Lingkar.news – Fenomena sound horeg dalam beberapa tahun terakhir berkembang di masyarakat, khususnya Jawa Timur dan Jawa Tengah. Lantas apa itu sound horeg?
Sound horeg mengacu pada penggunaan sistem pengeras suara berdaya tinggi, biasanya dipakai dalam kegiatan hiburan di ruang publik lengkap dengan peralatan sound system yang diangkut truk. Hiburan sound horeg juga identik dengan musik-musik pop dengan aransemen unik.
Kata horeg dalam Kamus Bahasa Jawa-Indonesia oleh Kemendikbud berarti bergerak atau bergetar. Hal ini merujuk pada efek fisik yang ditimbulkan dari kekuatan suara sistem audio tersebut.
Sound system berdaya besar umumnya digunakan untuk acara hajatan. Namun sejak awal 2000-an, tren ini berubah. Warga mulai memodifikasi truk dan memasang speaker raksasa, menjadikan kendaraan itu panggung keliling.
Dengan iringan musik, lampu strobo, dan kadang penari latar, sound horeg menjelma menjadi bentuk baru hiburan yang meramaikan acara kerakyatan seperti karnaval.
Satu unit sound horeg bisa mengusung hingga puluhan speaker dengan total daya mencapai 200.000 watt, disuplai oleh genset besar yang terpasang di dalam truk.
Intensitas suara bisa menembus 130 desibel, setara suara mesin pesawat jet.
Oleh karena itu, tak heran jika kaca rumah warga bisa bergetar saat truk sound horeg melintas.
Pro Kontra Sound Horeg
Fenomena sound horeg tidak hanya menghadirkan euforia, tapi juga menimbulkan polemik. Di satu sisi, sound horeg menjadi hiburan alternatif yang murah dan meriah, menghidupkan ekonomi lokal dari penyewaan alat hingga kuliner di sekitar acara.
Bagi sebagian kalangan muda, sound horeg merupakan simbol ekspresi, kreativitas, dan kebersamaan.
Di sisi lain, kebisingannya menuai protes warga karena suara yang dihasilkan sangat mengganggu.
Di beberapa wilayah, pemerintah setempat memberlakukan peraturan ketat untuk mengatur batas volume dan jam operasional sound horeg. Namun ada juga pemerintah yang tegas melarang sound horeg dalam kegiatan publik.

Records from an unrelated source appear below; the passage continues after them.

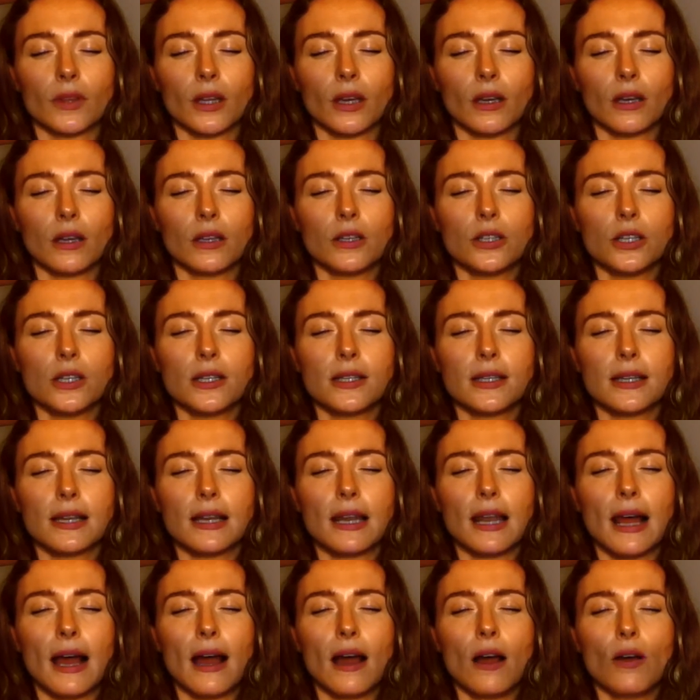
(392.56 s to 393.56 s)
And just
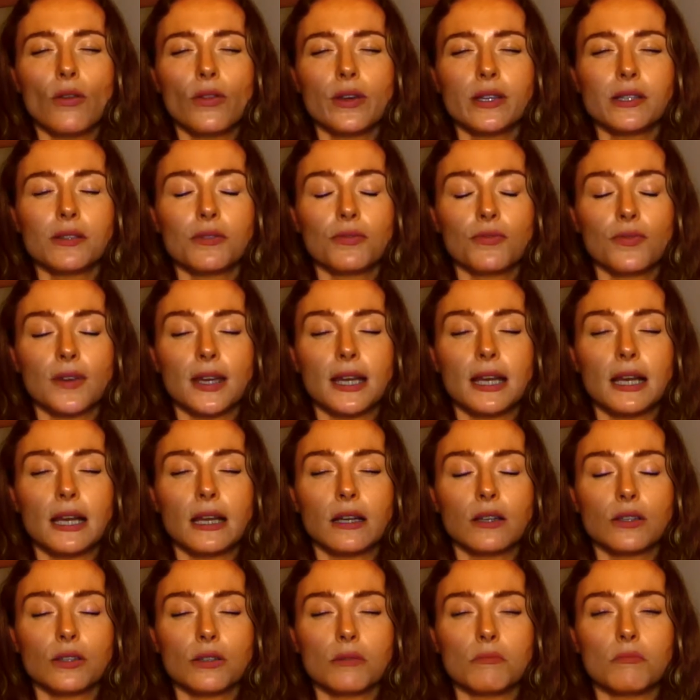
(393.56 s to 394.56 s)
allow this
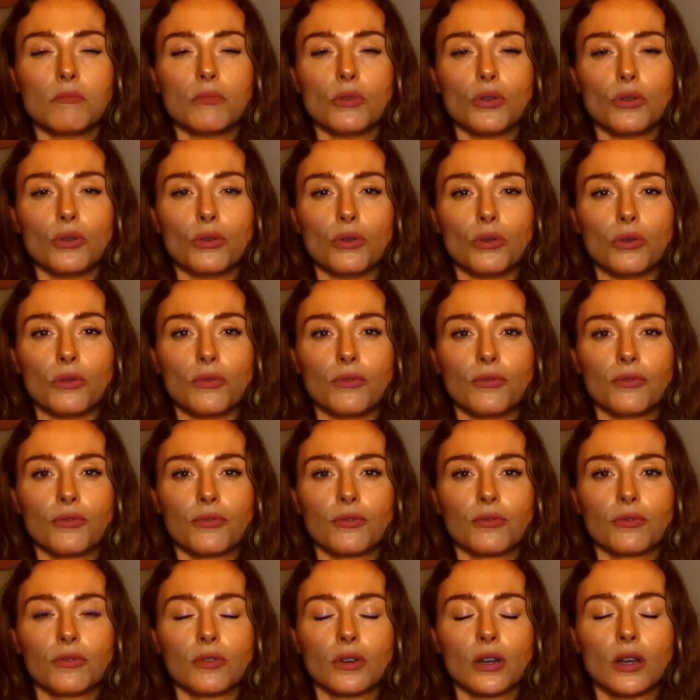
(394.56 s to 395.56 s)
feeling to move.
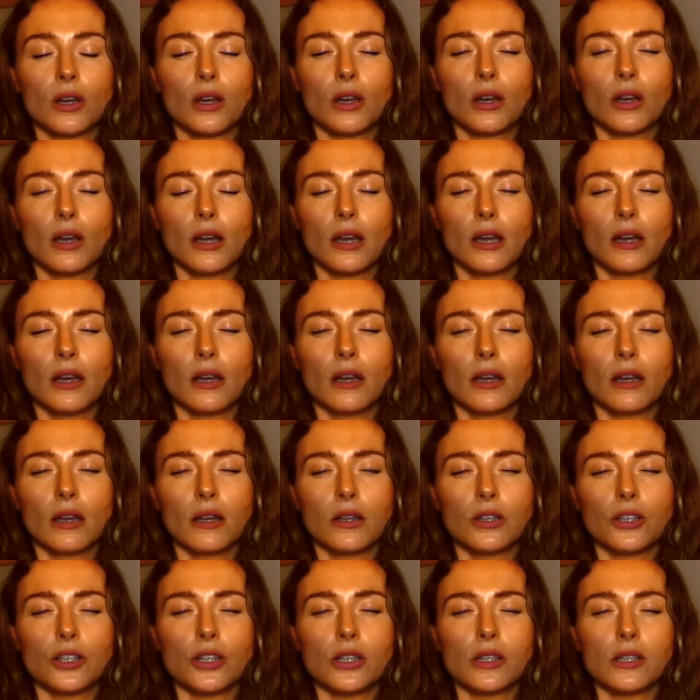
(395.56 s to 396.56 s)

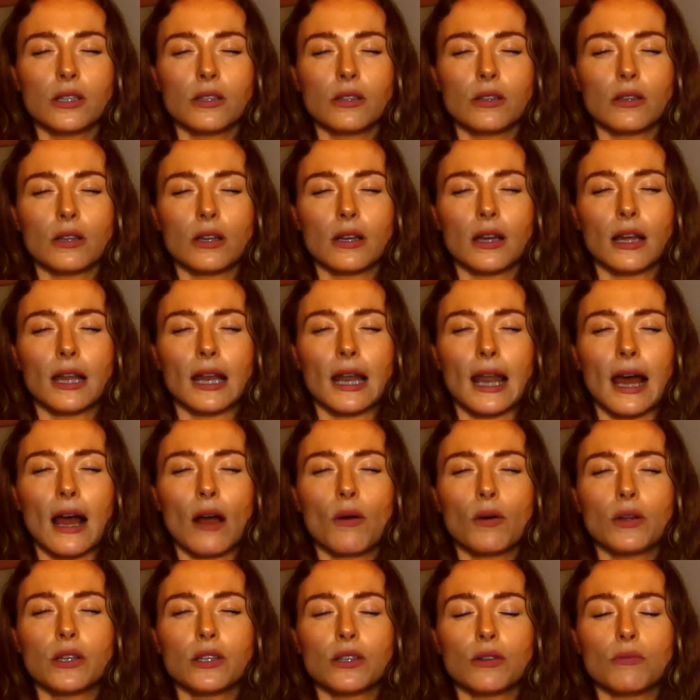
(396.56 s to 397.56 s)
Just
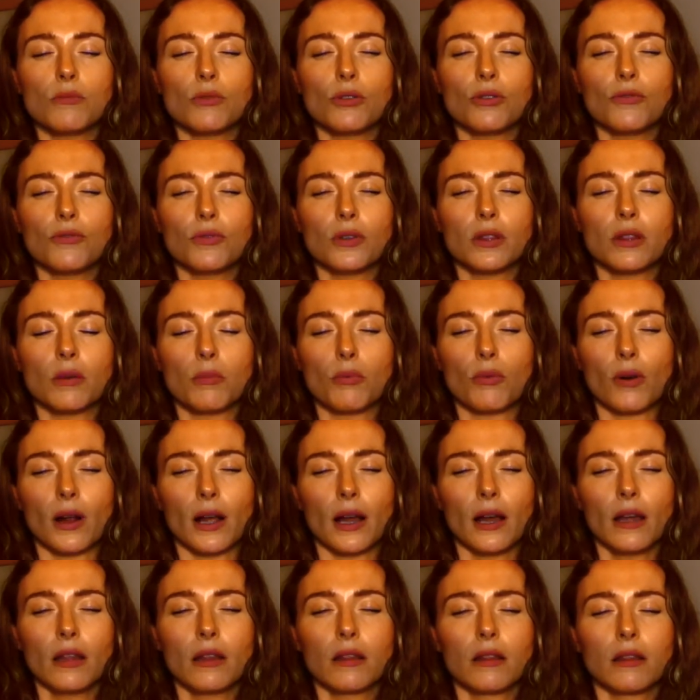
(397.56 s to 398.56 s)
allow it to move with the
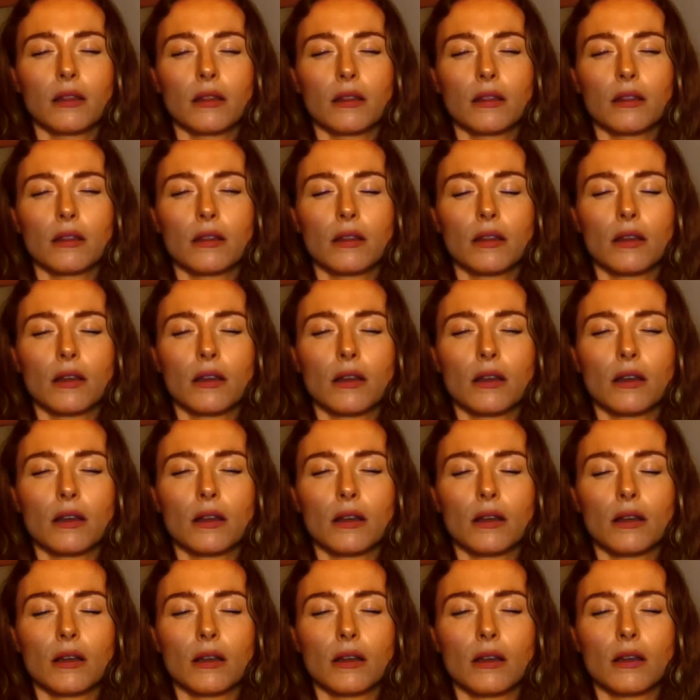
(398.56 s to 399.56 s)
breath.
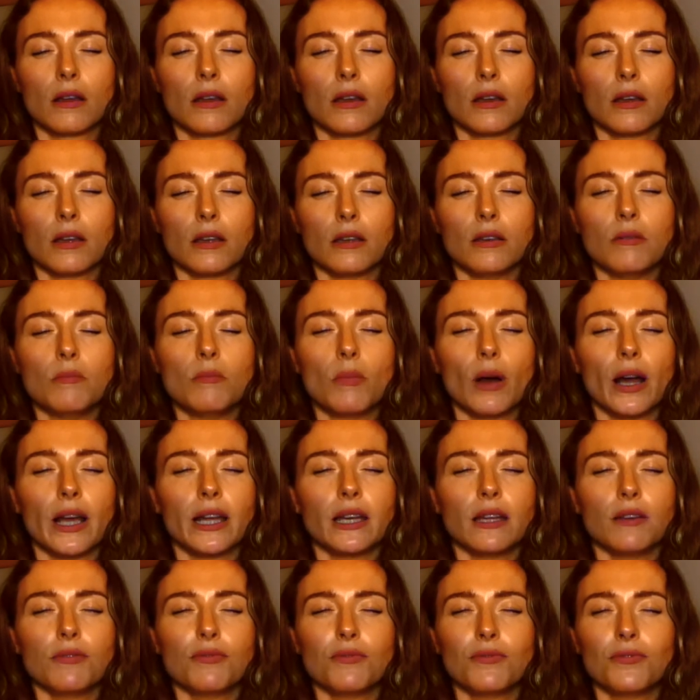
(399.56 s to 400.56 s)
You might
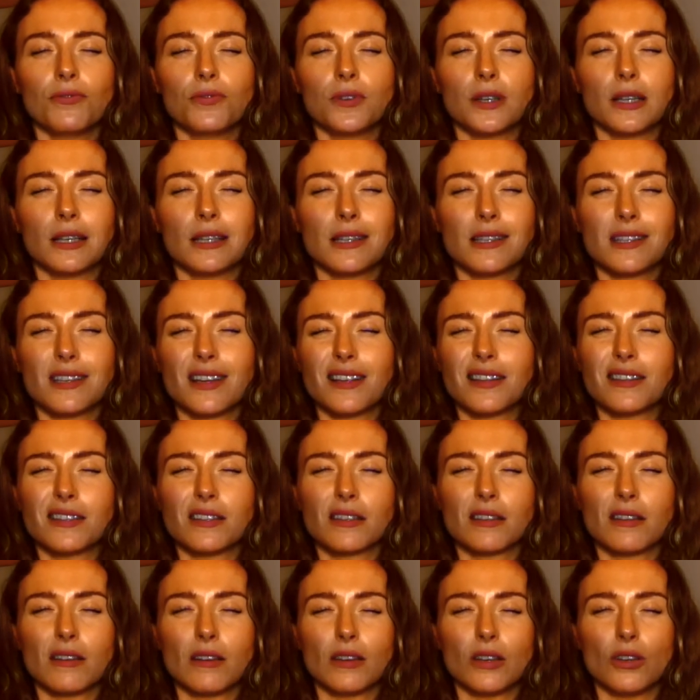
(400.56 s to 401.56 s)
even feel a
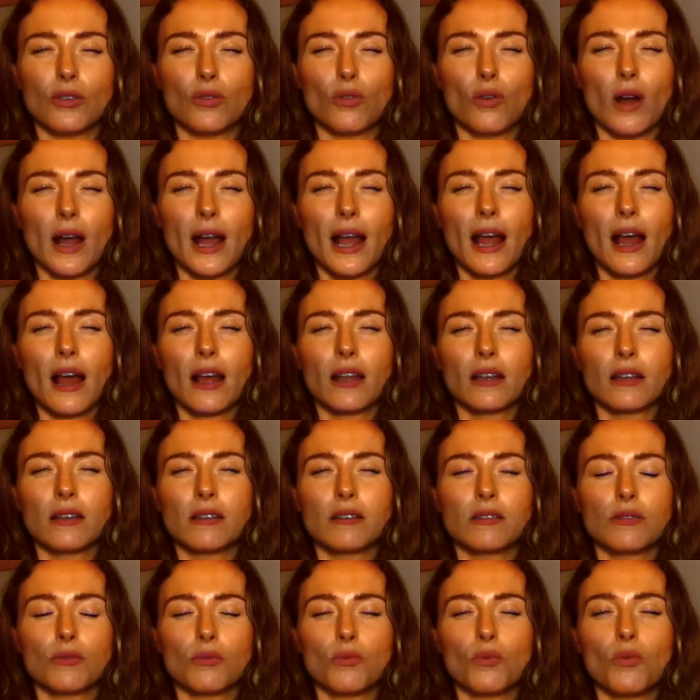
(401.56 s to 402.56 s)
sense that your hand,
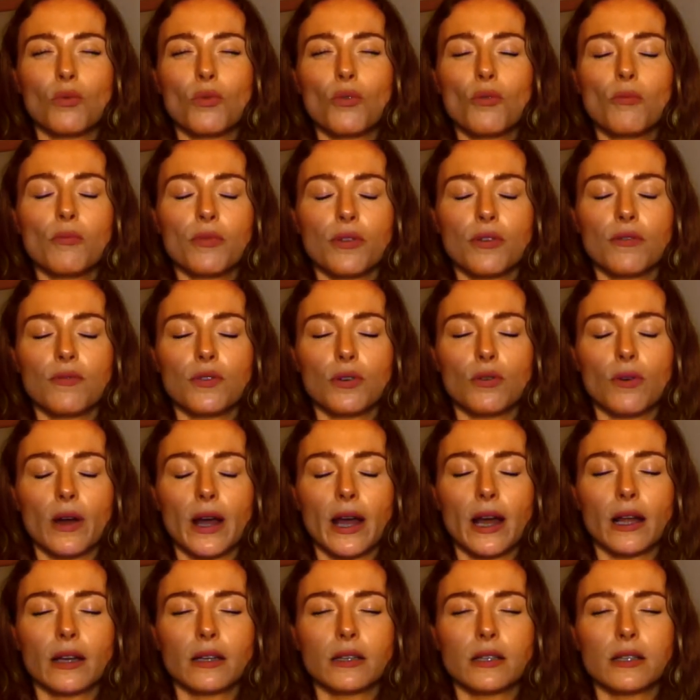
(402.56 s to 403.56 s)
the warmth of your
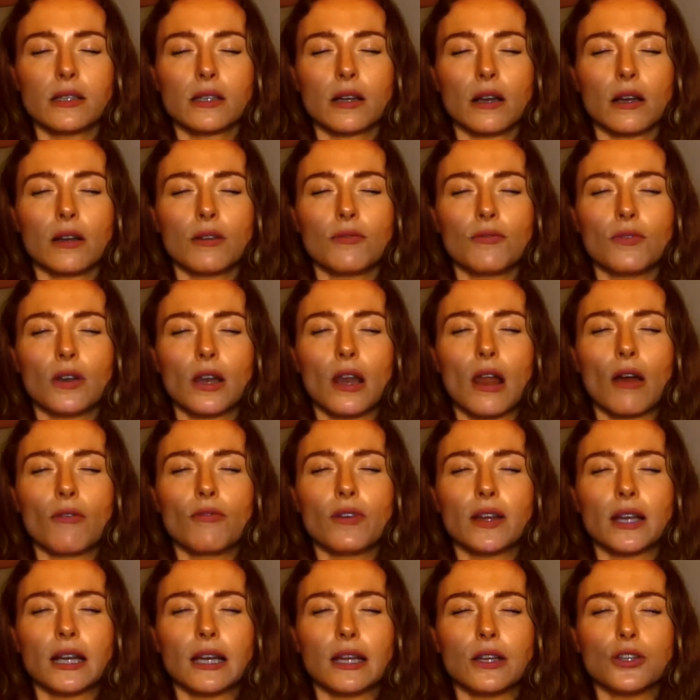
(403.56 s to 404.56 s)
hand, is kind of
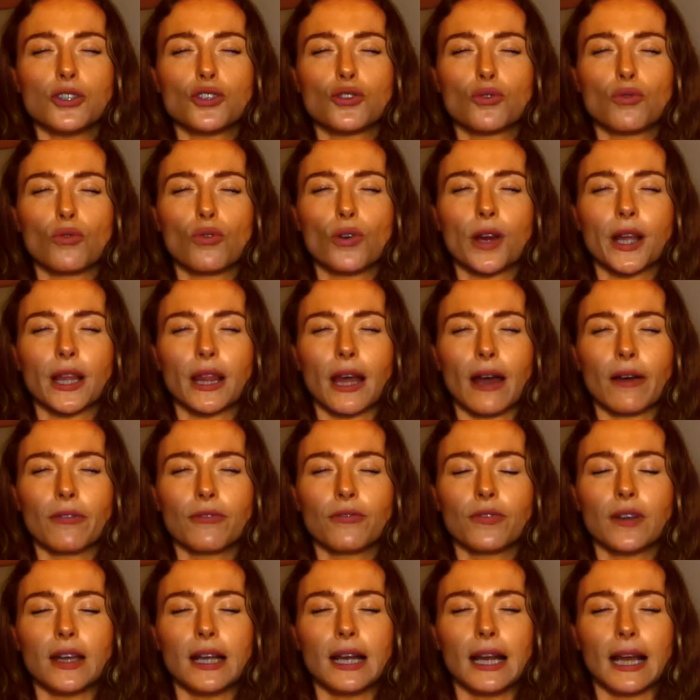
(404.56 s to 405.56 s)
lovingly drawing that
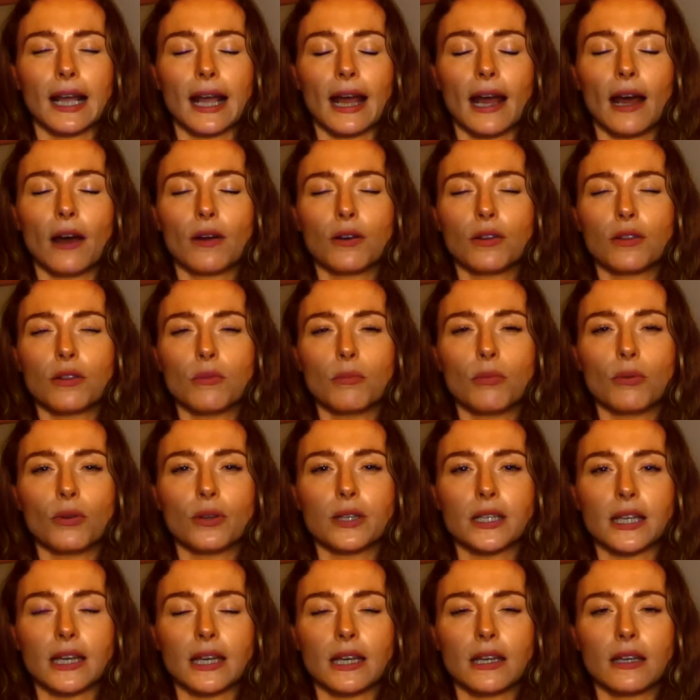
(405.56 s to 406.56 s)
feeling out of the
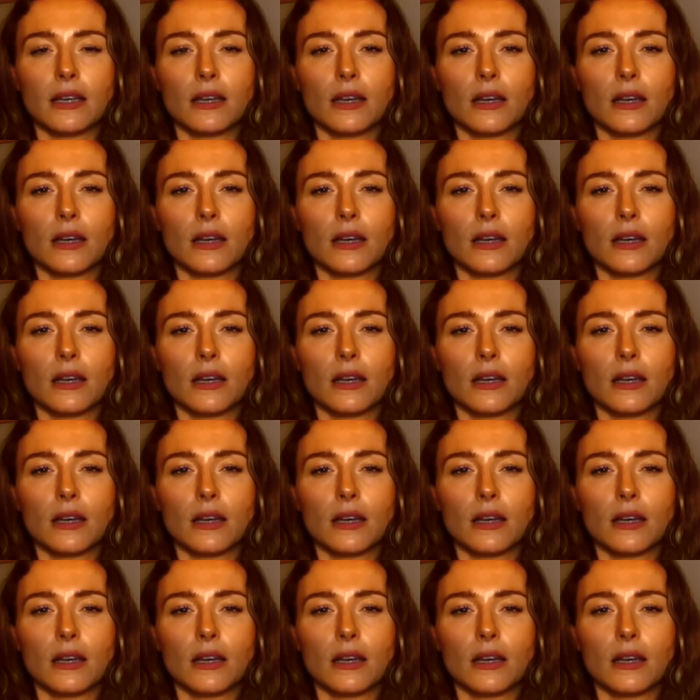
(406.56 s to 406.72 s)
body.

Sound Horeg sebagai Kekayaan Intelektual
Dalam perjalanannya, fenomena sound horeg menjadi budaya baru. Namun hal ini perlu dikaji terlebih dahulu.
Kepala Kantor Wilayah Kementerian Hukum Jawa Timur (Kakanwil Kemenkumham Jatim), Haris Sukamto, menyebut sound horeg adalah hasil olah pikir anak bangsa yang layak mendapat Hak Atas Kekayaan Intelektual (HAKI).
“Itu masuk di wilayah kekayaan intelektual hak cipta bisa,” katanya pada 22 April 2025.
Meski demikian, Haris memberi catatan fenomena sound horeg juga perlu ditelaah, apakah merupakan suatu kreativitas yang penting untuk dilindungi sebagai kekayaan intelektual atau mengganggu masyarakat.
Direktur Hak Cipta dan Desain Industri DJKI, Agung Damarsasongko, mengatakan sangat penting untuk dibedakan terlebih dahulu baik buruknya sound horeg. Pasalnya terdapat hasil karya kreativitas seseorang yang harus tetap dihargai dan dilindungi kekayaan intelektualnya.
Adanya teknologi yang digunakan untuk menimbulkan suara dengan desibel yang tinggi dapat dilindungi patennya, sedangkan bentuk kreasi sound horeg yang beraneka ragam dapat dilindungi desain industrinya apabila terdapat kebaruan pada produknya.
“Kemudian untuk musik remix yang diputar, ini dapat dilindungi hak ciptanya dengan tidak meninggalkan hak moral dan hak ekonomi para pemilik karya yang diremix. Dalam artian, musisi yang membuat musik remix ini harus membayar royalti dan atau meminta izin terlebih dahulu atau kepada para pemilik lagu yang mereka gunakan,” terang Agung di kantor DJKI pada Rabu, 30 April 2025.